Just as I cannot imagine the pain of losing my husband or boyfriend in such a violent, senseless manner – I cannot imagine the video of his killing being so casually disseminated across social media channels. These images have the power to cause trauma. While they deeply resonate with those who value the lives of Black men, they do not impact those who have created a social environment ripe for hate crimes.
In 1999, MTV ran a pro-social campaign to raise awareness about hate crimes. I remember watching as the names and faces of hundreds of slain Americans scrolled on-screen all day. One story that resonated with me was a Black man and his 2 young daughters that were killed because he was dating a White woman. I had dated across color lines since my parents allowed me to start dating, without realizing I could be killed for my decision to do so. It was enough to make remind me of the racial injustice in this country. TV networks should run similar programming today.

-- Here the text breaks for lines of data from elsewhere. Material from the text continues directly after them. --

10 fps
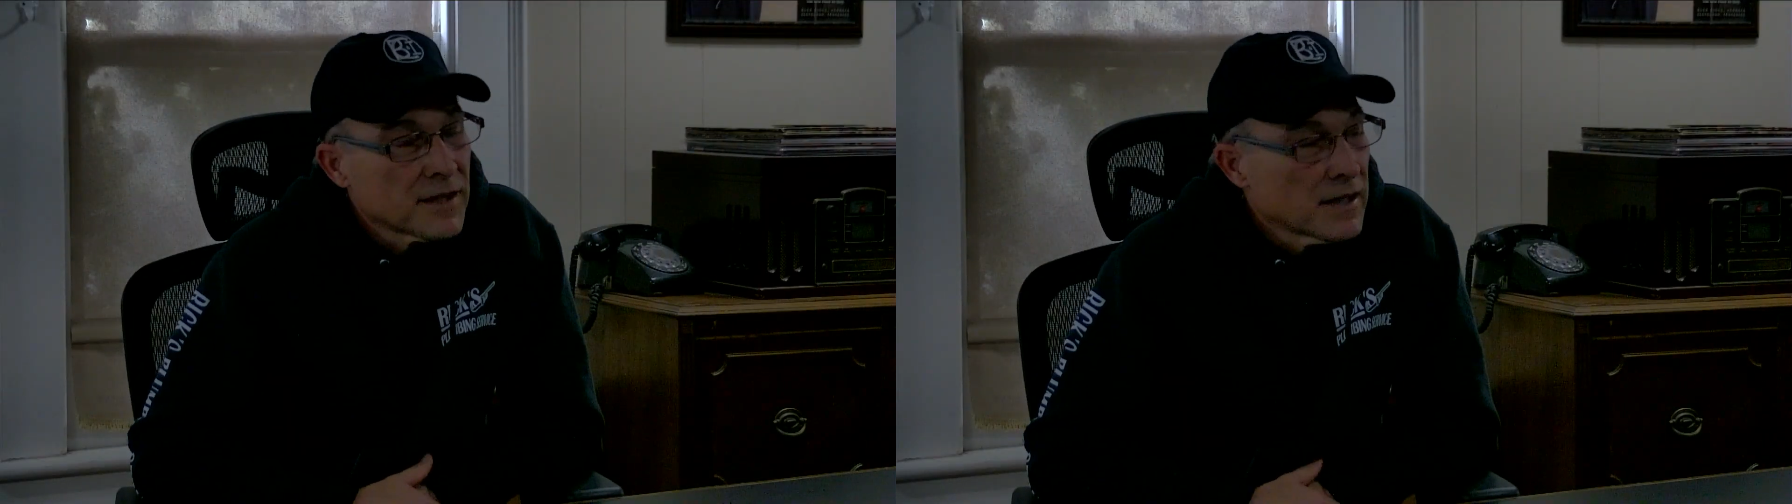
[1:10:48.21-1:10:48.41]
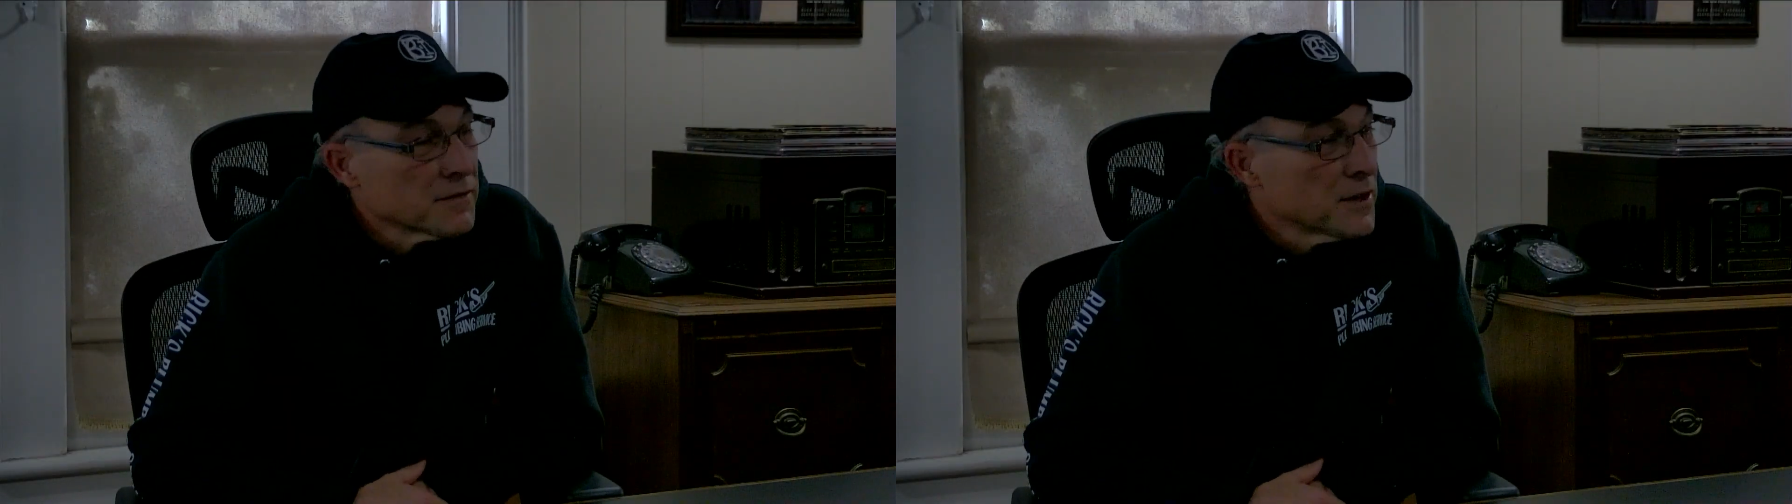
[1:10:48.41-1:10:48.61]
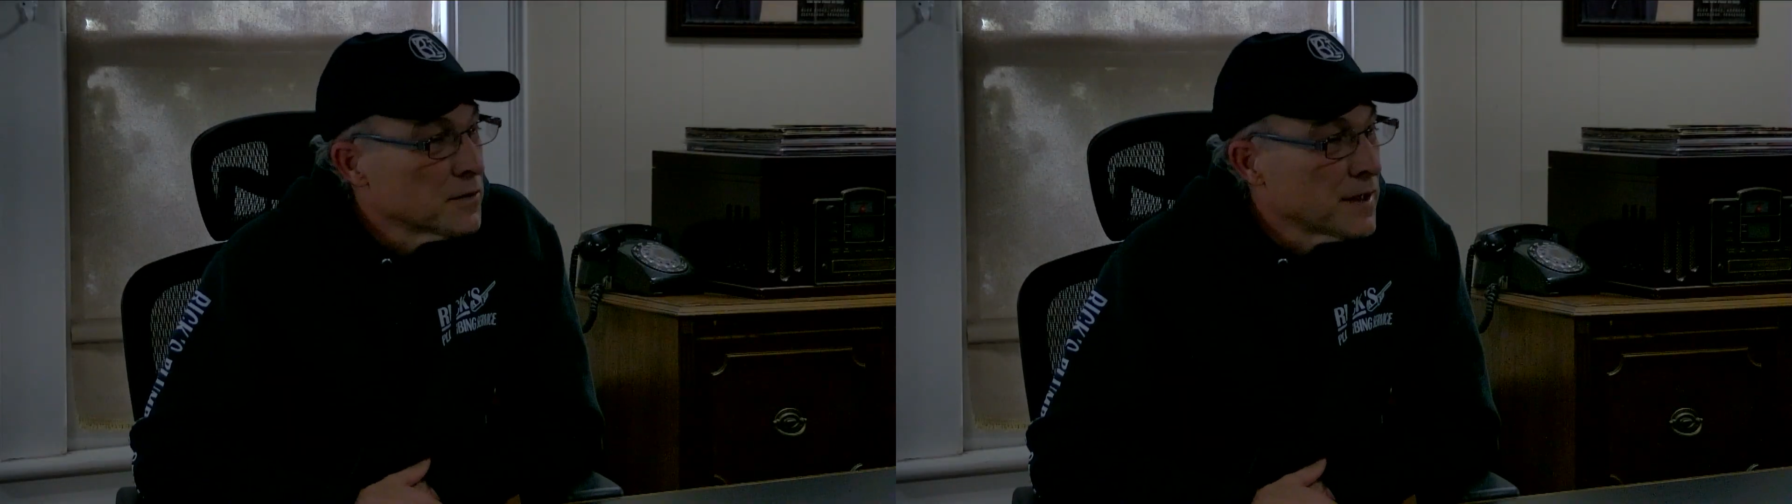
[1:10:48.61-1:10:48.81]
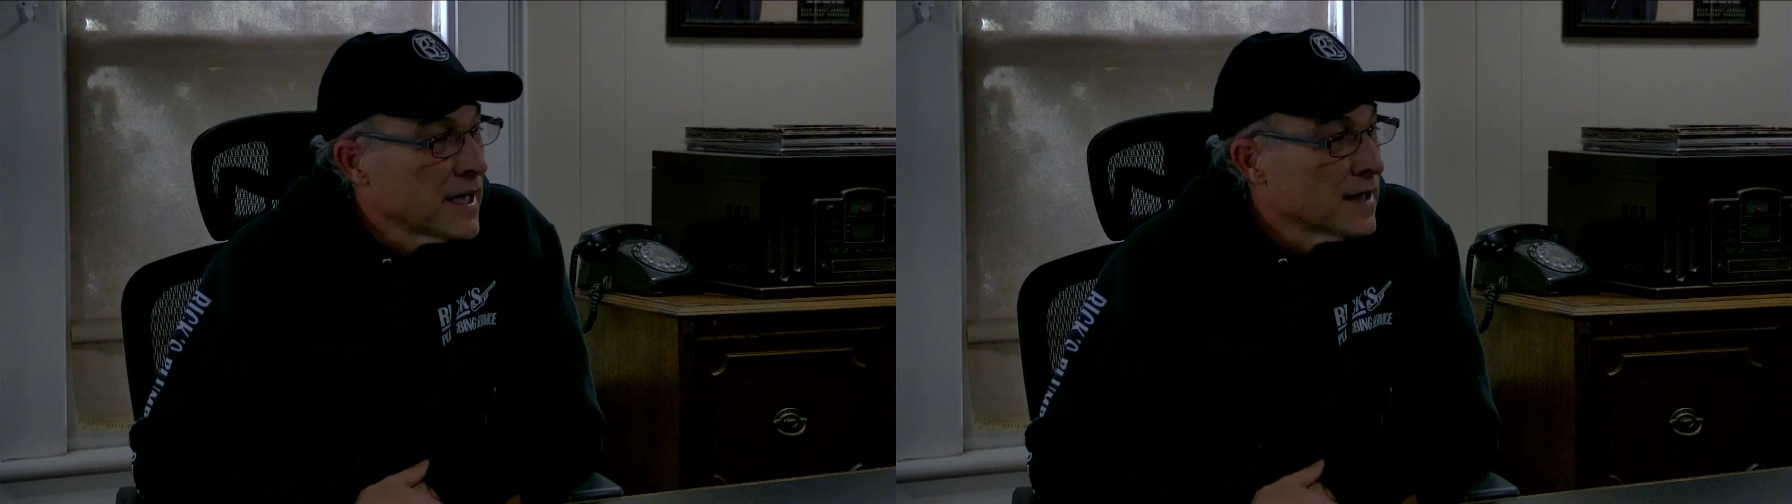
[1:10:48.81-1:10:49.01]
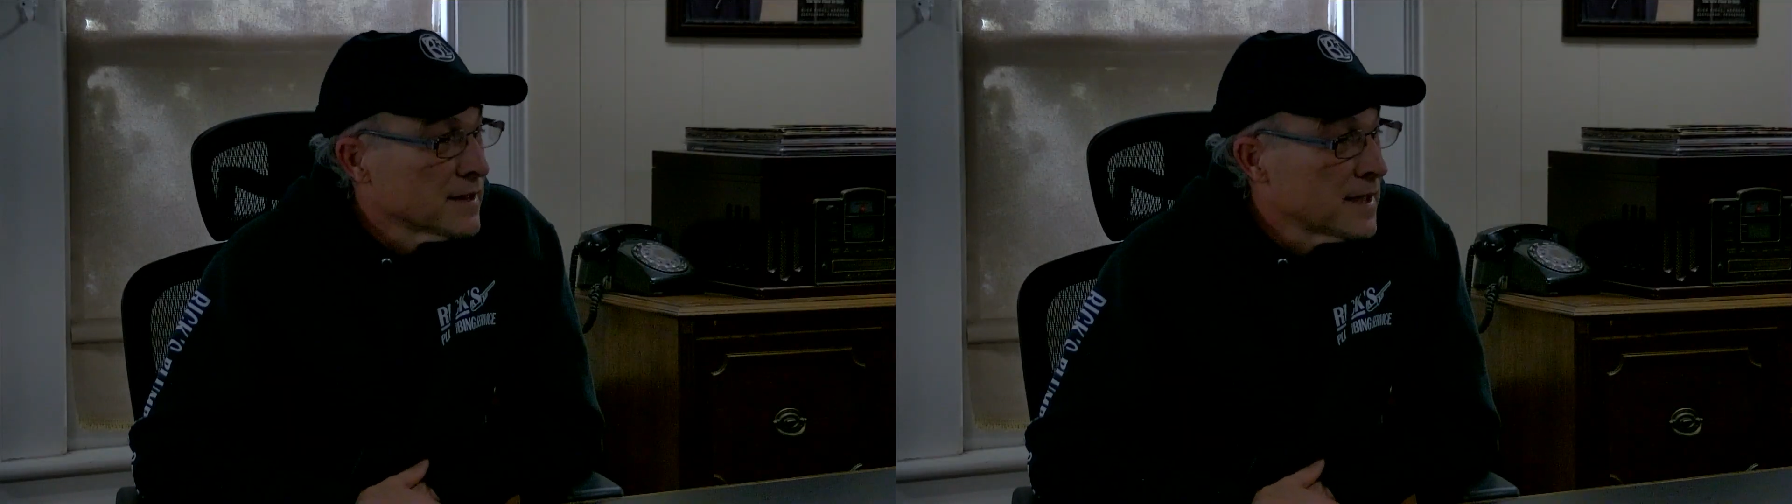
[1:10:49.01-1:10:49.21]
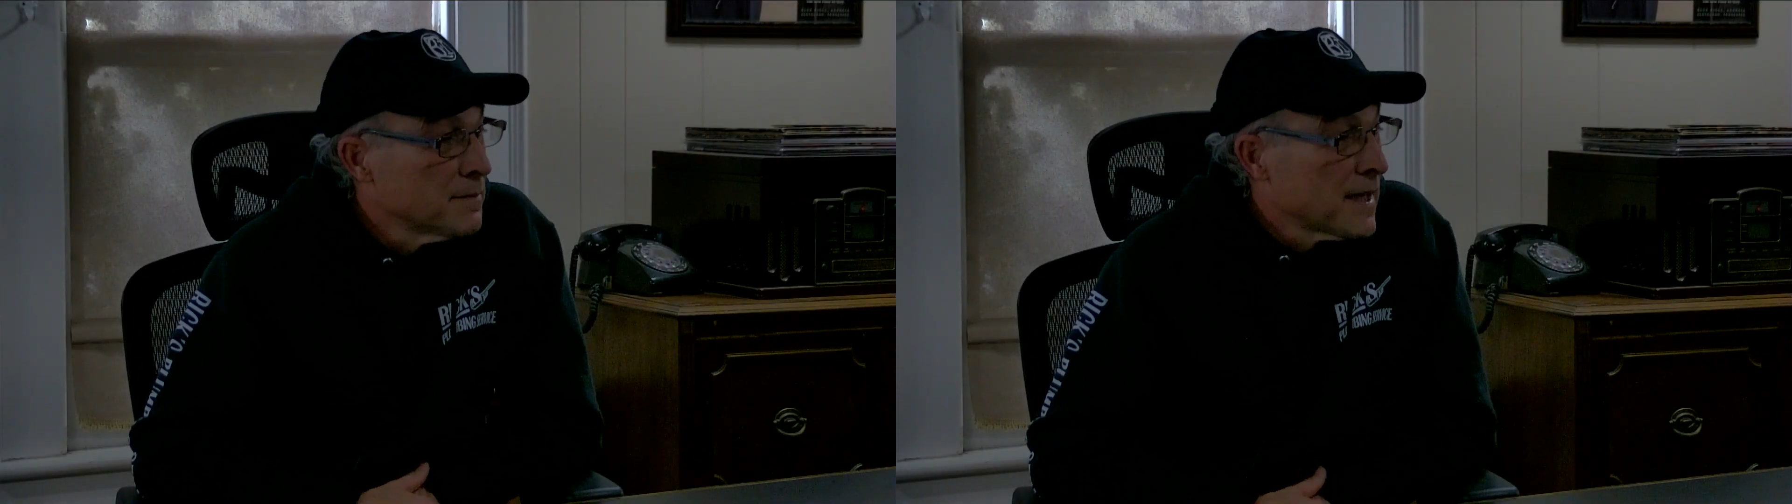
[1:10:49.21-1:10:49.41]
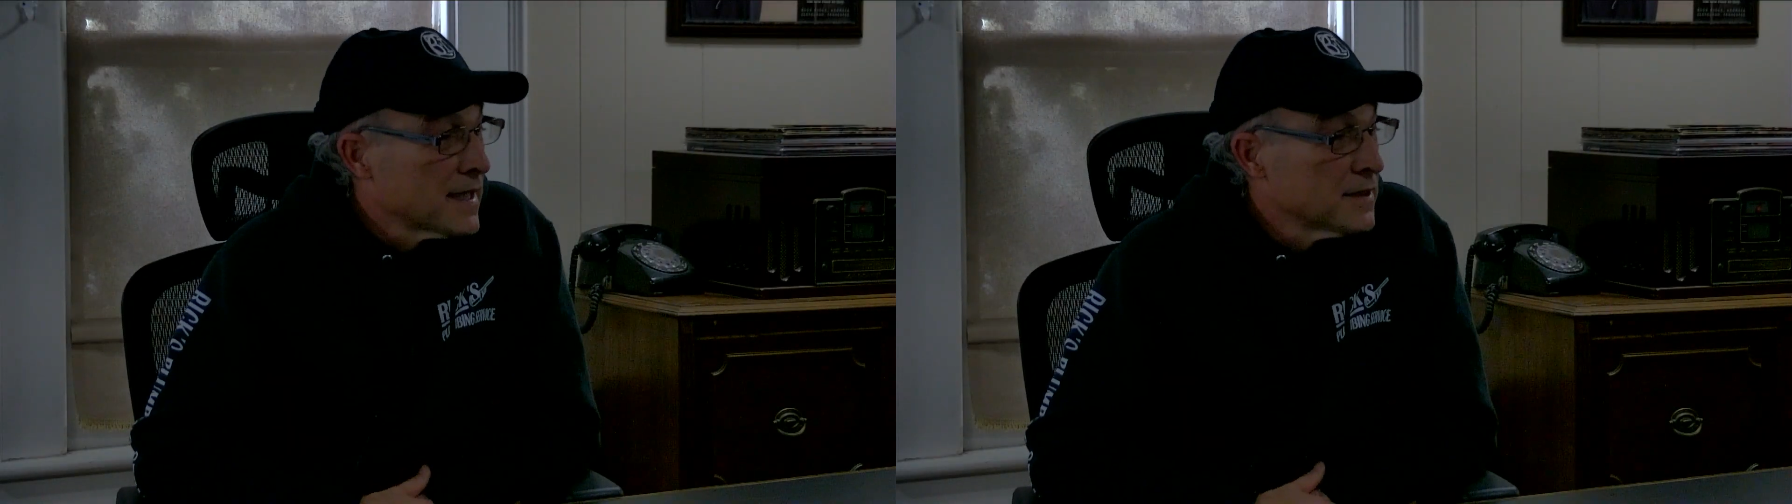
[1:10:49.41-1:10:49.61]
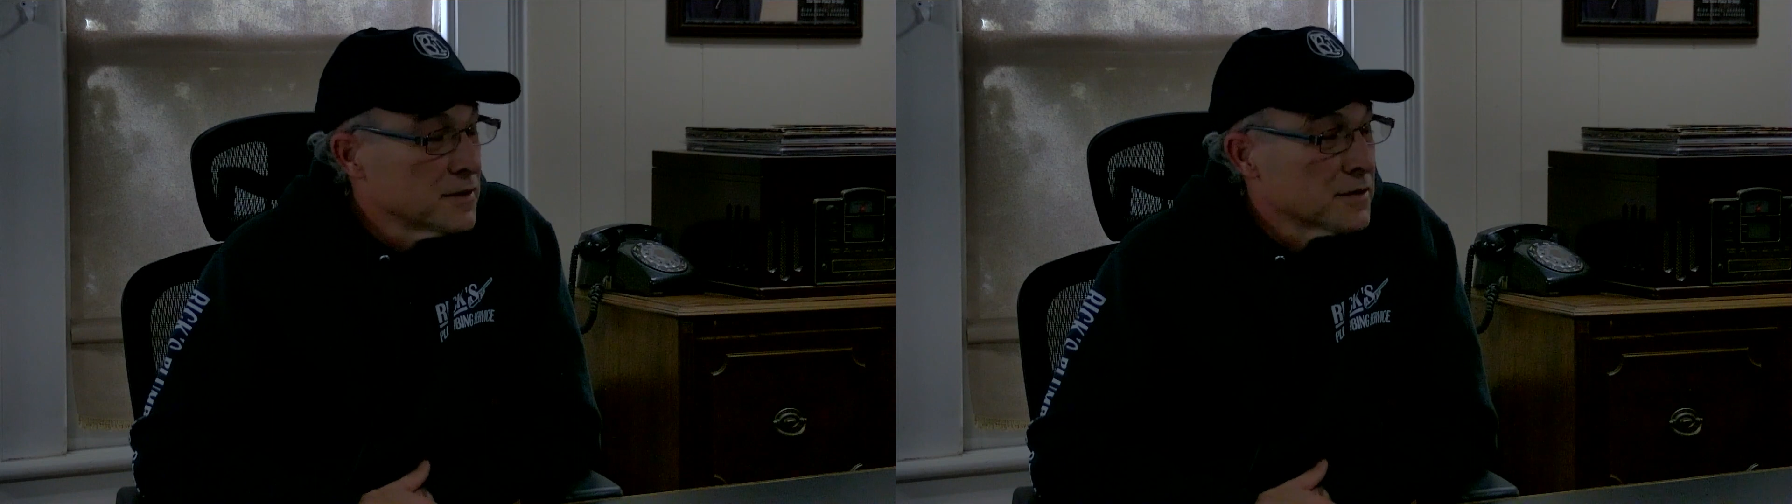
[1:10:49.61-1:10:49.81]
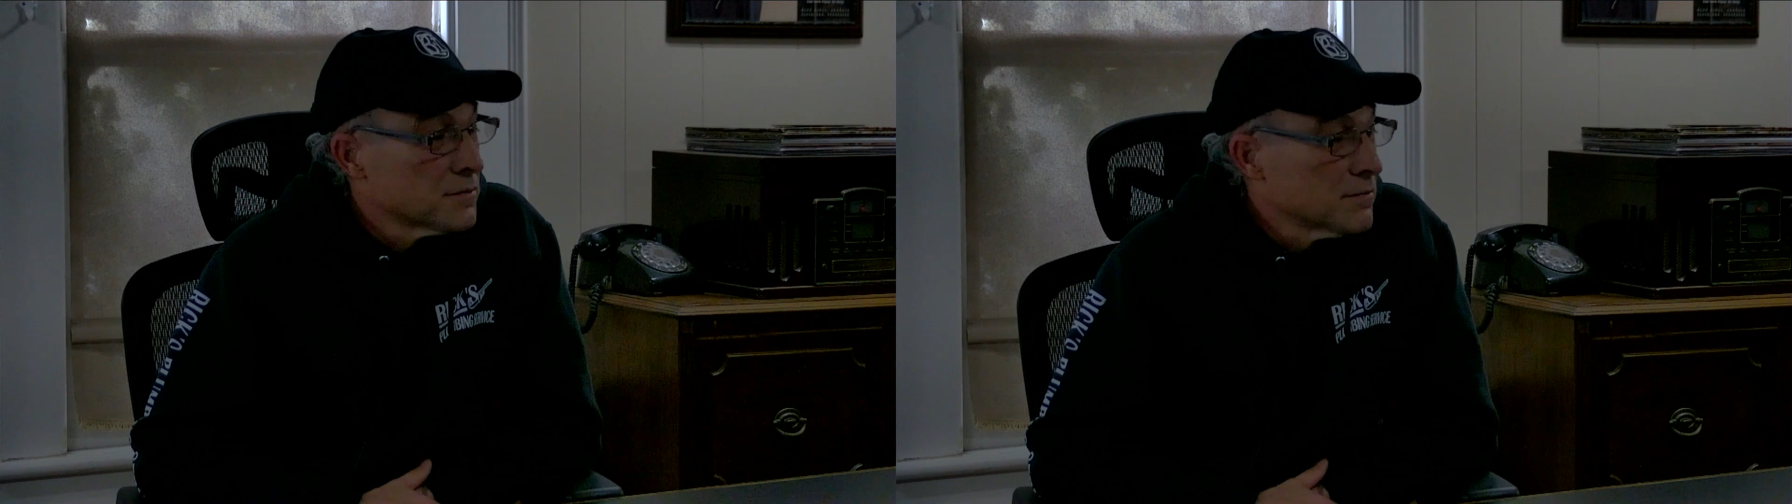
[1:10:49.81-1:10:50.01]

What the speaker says: I'll know now they might have just.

As I read the discourse on Facebook today, reflecting open despondence or warnings of an inevitable race war, I could not help but wonder why some are in shock, while many of us never had the luxury of being ignorant. Racism and hate are real. You can be physically harmed because of your ethnicity, skin color, or sexual orientation. You can be physically harmed by association. You can be physically harmed by a stranger, a neighbor, or a member of the community with police authority. This is a harsh reality of life in America and across the world.
Sharing violent images of death on social media can normalize an event we should not allow ourselves to become desensitized to. Viewing graphic images can be traumatic, leaving you feeling disempowered and unable to cope. An absence of footage of the recent slayings in Orlando did not make us less aware that it happened. It did not make us less empathetic for those who were injured or killed and their families. It did not make what happened less painful.
Sterling and Castile did not deserve to die violently. The loved ones they left behind have just begun the long journey of trying to cope with their loss and heal. Honor their legacies by sharing images of the lives they led and not the brutal manner in which they were killed. Let their slayings be more than the cause of your restlessness and fear.